GSK and CureVac have restructured their existing collaboration into a new licensing agreement potentially worth €1.45 billion plus royalties. As part of the deal, GSK will acquire the full rights to develop, manufacture, and commercialize mRNA vaccine candidates for influenza and Covid-19. 

From now on, GSK will assume full control and worldwide commercial rights for these R&D programs, which include vaccine candidates for seasonal influenza and Covid-19 currently in phase 2 trials, as well as a vaccine candidate for avian influenza in phase 1 trials. All are based on CureVac’s mRNA technology and have potential to be best-in-class new vaccines.

“We are excited about our flu/COVID-19 programs and the opportunity to develop best-in-class mRNA vaccines to change the standard of care,” said Tony Wood, Chief Scientific Officer at GSK. “With this new agreement, we will apply GSK’s capabilities and intellectual property to CureVac’s technology, to deliver these promising vaccines at pace.”

In exchange, CureVac will receive €400 million upfront and up to €1.05 billion in additional development, regulatory, and sales milestone payments, plus tiered royalties.

The deal replaces all terms from the existing collaboration agreement between GSK and CureVac, which had entered a partnership in 2020 to develop mRNA vaccines for infectious diseases.

CureVac will retain exclusive rights to all other undisclosed and preclinically validated infection disease targets from their prior collaboration, allowing the company to independently develop and partner mRNA vaccines in any other indications. 

“The collaboration with GSK has been instrumental in developing promising, late clinical-stage vaccine candidates, leveraging our proprietary mRNA platform,” said Alexander Zehnder, Chief Executive Officer at CureVac. “This new licensing agreement puts us in a strong financial position and enables us to focus on efforts in building a strong R&D pipeline.”

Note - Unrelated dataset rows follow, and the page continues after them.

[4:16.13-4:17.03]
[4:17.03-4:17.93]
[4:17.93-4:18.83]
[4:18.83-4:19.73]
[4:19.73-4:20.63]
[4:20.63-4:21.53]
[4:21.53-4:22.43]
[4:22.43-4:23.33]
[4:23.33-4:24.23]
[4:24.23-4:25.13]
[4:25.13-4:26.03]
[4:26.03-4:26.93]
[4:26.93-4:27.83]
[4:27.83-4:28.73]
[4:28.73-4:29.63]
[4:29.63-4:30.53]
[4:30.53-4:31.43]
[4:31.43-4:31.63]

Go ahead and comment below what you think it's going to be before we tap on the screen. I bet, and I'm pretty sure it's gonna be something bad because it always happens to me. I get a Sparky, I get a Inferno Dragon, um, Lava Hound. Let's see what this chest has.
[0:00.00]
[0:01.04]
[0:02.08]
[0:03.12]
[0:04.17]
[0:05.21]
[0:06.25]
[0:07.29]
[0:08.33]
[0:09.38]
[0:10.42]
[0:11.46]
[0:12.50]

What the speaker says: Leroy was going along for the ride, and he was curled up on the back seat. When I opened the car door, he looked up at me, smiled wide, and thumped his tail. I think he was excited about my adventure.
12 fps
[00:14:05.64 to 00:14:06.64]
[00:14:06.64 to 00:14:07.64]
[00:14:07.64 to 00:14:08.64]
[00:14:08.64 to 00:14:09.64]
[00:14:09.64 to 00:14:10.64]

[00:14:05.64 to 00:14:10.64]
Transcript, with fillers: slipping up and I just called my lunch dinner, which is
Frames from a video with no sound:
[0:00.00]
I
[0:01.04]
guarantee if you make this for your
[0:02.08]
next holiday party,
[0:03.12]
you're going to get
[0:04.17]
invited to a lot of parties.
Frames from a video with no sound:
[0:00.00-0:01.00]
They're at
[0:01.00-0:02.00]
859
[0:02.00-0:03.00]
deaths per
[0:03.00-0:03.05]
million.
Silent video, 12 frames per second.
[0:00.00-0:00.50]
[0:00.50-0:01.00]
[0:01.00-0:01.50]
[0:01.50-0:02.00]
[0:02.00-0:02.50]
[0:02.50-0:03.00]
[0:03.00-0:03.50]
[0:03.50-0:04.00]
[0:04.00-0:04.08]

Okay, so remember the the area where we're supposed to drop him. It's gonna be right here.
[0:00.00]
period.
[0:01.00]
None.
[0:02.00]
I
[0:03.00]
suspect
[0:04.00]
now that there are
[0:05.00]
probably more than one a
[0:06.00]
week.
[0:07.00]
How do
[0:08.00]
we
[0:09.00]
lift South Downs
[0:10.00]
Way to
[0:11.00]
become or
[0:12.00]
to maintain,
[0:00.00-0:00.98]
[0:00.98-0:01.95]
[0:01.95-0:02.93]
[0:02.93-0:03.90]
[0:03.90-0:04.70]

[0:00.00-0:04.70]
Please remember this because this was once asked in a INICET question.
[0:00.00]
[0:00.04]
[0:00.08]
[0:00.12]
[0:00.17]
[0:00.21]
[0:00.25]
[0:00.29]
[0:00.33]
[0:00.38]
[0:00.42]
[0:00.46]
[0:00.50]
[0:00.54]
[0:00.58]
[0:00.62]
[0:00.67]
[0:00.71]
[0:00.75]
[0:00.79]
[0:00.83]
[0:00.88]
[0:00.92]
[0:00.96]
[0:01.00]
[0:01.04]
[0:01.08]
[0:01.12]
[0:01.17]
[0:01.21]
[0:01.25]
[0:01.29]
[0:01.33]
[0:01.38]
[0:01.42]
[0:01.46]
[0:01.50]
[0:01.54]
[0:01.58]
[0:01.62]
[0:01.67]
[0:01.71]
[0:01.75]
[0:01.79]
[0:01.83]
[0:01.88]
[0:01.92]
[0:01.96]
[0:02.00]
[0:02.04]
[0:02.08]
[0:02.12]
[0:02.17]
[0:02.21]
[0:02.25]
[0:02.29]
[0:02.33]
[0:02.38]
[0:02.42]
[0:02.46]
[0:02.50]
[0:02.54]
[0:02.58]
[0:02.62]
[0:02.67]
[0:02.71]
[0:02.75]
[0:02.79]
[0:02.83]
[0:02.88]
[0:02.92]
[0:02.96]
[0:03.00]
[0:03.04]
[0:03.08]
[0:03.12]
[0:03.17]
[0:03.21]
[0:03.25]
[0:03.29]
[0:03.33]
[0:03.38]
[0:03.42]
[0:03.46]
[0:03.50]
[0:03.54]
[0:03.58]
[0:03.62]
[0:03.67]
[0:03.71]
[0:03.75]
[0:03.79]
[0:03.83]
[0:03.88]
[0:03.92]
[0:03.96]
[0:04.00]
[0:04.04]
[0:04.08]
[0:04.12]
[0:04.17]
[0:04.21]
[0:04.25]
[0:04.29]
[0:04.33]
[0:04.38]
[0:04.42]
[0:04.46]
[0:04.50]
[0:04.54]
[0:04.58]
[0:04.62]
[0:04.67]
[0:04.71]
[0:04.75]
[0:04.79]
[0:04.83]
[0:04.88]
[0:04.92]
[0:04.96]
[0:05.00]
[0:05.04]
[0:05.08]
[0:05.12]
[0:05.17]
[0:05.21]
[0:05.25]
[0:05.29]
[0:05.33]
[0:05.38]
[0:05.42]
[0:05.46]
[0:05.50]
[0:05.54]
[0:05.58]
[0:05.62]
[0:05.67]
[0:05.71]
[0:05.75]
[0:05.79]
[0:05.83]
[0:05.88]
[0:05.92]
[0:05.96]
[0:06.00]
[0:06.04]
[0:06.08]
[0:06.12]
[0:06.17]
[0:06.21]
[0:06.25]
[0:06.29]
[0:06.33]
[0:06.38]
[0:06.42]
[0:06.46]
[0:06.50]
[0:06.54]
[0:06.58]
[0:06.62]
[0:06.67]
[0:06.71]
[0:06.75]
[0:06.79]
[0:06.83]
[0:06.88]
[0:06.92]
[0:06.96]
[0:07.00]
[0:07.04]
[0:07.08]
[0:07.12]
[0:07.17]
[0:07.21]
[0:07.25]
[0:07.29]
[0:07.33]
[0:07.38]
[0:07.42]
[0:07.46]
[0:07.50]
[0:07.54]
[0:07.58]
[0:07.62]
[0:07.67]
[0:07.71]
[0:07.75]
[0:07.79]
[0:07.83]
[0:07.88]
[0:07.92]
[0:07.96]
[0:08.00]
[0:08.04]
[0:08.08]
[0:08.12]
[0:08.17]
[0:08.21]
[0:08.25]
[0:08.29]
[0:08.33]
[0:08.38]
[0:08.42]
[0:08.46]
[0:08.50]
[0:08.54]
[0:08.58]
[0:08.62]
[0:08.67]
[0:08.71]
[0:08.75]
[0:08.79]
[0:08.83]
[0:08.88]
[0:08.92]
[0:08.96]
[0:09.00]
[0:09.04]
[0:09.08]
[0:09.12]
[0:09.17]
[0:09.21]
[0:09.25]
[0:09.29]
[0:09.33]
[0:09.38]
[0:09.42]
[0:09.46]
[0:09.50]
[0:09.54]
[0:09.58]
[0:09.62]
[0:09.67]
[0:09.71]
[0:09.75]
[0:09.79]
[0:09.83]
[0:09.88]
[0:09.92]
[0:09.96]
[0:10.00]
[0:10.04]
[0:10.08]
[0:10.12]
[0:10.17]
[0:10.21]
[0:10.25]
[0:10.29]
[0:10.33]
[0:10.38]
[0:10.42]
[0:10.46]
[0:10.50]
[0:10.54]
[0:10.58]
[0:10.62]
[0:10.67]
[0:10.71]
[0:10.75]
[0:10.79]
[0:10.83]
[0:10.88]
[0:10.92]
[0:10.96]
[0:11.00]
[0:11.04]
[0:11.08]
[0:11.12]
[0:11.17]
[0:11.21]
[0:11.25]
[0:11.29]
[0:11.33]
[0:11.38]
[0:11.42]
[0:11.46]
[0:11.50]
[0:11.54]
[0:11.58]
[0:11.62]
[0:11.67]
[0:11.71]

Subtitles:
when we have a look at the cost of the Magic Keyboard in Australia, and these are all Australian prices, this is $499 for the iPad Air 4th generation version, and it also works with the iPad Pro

The news of the restructured agreement with GSK comes soon after CureVac’s announcement last week of plans to downsize its workforce by 30%, with the goal of extending the company’s cash runway.

From 2025, CureVac expects to save €25 million annually in personnel costs and reduce the overall operational expenses by over 30%. Together, the lower operational costs and the cash injection from the new licensing deal with GSK will extend the company’s runway into 2028.

Following the layoffs, CureVac will be refocusing its R&D activities to prioritize high-value opportunities in oncology and other selected diseases. The company expects to have results from a phase 1 clinical trial in glioblastoma in the second half of 2024, to deliver two candidates for cancer vaccines by the end of 2025, and to initiate at least two phase 1 studies by the end of 2026.